My measurements show that only instrumenting the contended case lowers
overhead to < 1%. Naively, we can instrument only the contended case like
this:

if (!down_write_trylock(/* ... */))
	/* Time and call down_write as before. */

However, in the case where `_trylock` succeeds, we have lost the lockdep
annotations (e.g. around ordering) `down_write` would normally include.
(Granted, we don't run with lockdep in production, but debug builds do.)

Assuming we need lower overhead, we aren't okay with losing lock
annotations, and we reject various alternatives to this patch:

- Making rwsem.c's __down_write and __down_write_trylock public, so
  mmap_lock.c could construct its own version of LOCK_CONTENDED with
  tracepoint calls.
- Having mmap_lock.c reach into rwsem.c's internals with "extern" forward
  declarations for these functions (and removing "static inline").
- Somehow adding the instrumentation directly to rwsem.c (either affecting
  all locks, or polluting it some other way).

The remaining alternative, I think, is what this patch proposes: add API
surface to rwsem.h which allows callers to provide instrumentation
callbacks which are invoked in the contended case.
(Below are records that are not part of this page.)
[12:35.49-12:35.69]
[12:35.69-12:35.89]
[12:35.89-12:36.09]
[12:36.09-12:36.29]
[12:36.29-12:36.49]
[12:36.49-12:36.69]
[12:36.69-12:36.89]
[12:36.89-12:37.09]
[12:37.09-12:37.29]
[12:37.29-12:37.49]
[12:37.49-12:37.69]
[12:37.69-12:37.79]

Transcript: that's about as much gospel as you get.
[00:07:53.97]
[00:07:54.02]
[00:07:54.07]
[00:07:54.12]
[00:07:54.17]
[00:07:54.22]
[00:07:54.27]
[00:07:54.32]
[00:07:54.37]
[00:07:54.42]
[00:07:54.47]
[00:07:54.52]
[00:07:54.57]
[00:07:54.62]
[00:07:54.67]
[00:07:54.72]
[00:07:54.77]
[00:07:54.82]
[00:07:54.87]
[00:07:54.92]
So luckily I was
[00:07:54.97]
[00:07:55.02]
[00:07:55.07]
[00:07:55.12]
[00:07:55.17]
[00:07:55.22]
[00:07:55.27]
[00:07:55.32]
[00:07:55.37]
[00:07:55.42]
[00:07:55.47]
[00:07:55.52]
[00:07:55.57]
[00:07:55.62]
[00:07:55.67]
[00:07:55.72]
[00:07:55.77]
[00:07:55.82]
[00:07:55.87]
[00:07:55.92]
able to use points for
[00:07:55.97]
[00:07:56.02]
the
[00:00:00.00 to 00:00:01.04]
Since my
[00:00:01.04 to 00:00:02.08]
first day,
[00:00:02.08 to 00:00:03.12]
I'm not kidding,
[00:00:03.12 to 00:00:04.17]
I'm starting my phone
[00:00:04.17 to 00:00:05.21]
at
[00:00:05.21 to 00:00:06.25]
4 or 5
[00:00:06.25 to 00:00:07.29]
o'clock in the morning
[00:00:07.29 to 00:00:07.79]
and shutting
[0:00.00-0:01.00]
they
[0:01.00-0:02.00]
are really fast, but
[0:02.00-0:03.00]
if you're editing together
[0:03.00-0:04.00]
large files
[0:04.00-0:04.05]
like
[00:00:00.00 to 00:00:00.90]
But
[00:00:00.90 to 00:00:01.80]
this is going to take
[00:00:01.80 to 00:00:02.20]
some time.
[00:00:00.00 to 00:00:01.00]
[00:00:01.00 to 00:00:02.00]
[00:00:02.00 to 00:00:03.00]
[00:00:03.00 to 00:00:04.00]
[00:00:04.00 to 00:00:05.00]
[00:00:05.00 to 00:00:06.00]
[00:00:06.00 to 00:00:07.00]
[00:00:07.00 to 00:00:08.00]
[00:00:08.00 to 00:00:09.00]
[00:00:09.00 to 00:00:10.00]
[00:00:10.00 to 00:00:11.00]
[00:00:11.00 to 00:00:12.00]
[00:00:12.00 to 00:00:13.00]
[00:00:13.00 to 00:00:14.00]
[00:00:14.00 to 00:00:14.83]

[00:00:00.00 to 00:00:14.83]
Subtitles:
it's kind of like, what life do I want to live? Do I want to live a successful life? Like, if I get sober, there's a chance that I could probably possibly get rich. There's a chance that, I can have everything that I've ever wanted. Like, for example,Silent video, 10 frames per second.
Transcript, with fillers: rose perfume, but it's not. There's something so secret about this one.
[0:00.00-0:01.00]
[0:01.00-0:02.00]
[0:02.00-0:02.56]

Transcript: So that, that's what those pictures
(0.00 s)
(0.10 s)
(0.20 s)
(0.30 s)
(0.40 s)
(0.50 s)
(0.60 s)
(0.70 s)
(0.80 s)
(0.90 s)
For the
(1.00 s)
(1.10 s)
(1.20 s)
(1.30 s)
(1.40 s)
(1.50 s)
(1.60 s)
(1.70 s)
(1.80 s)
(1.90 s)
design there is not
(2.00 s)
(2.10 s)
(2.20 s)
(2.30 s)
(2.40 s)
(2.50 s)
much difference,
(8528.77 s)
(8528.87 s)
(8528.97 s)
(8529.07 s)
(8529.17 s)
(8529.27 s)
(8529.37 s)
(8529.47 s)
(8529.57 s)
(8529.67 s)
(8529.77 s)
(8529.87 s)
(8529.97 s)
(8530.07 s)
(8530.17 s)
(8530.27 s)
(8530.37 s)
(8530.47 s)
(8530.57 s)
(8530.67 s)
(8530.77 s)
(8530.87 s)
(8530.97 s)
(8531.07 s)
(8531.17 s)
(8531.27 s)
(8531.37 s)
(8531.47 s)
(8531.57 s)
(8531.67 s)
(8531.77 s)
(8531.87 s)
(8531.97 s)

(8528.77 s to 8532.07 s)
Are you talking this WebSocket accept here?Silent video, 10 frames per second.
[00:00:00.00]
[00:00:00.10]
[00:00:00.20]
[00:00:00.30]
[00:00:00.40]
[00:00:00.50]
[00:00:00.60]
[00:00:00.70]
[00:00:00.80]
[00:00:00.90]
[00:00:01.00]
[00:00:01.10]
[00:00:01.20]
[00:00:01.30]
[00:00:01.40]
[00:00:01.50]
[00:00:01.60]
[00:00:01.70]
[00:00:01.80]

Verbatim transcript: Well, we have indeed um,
[1]: For measuring the overhead of the instrumentation, I've been timing a
defconfig kernel build. The numbers above come from a KVM instance with
4 CPUs + 32G RAM, running 5.8-rc1 with this patch applied and a histogram
trigger configured for the acquire_returned tracepoint. My test script is
simple:

for (( i=0; i<5; ++i)); do
        make mrproper > /dev/null || exit 1
        make defconfig > /dev/null || exit 1
        sync || exit 1
        echo 3 > /proc/sys/vm/drop_caches || exit 1
        /usr/bin/time make -j5 > /dev/null
done

The numbers I'm giving above are computed as:
(avg of 5 runs with this hist trigger enabled) / (avg on 5.8-rc1).

Axel Rasmussen (1):
  mmap_lock: add tracepoints around mmap_lock acquisition

 include/linux/lockdep.h          |  47 ++++++
 include/linux/mmap_lock.h        |  27 ++-
 include/linux/rwsem.h            |  12 ++
 include/trace/events/mmap_lock.h |  76 +++++++++
 kernel/locking/rwsem.c           |  64 +++++++
 mm/Kconfig                       |  19 +++
 mm/Makefile                      |   1 +
 mm/mmap_lock.c                   | 281 +++++++++++++++++++++++++++++++
 8 files changed, 526 insertions(+), 1 deletion(-)
 create mode 100644 include/trace/events/mmap_lock.h
 create mode 100644 mm/mmap_lock.c

--
2.27.0.111.gc72c7da667-goog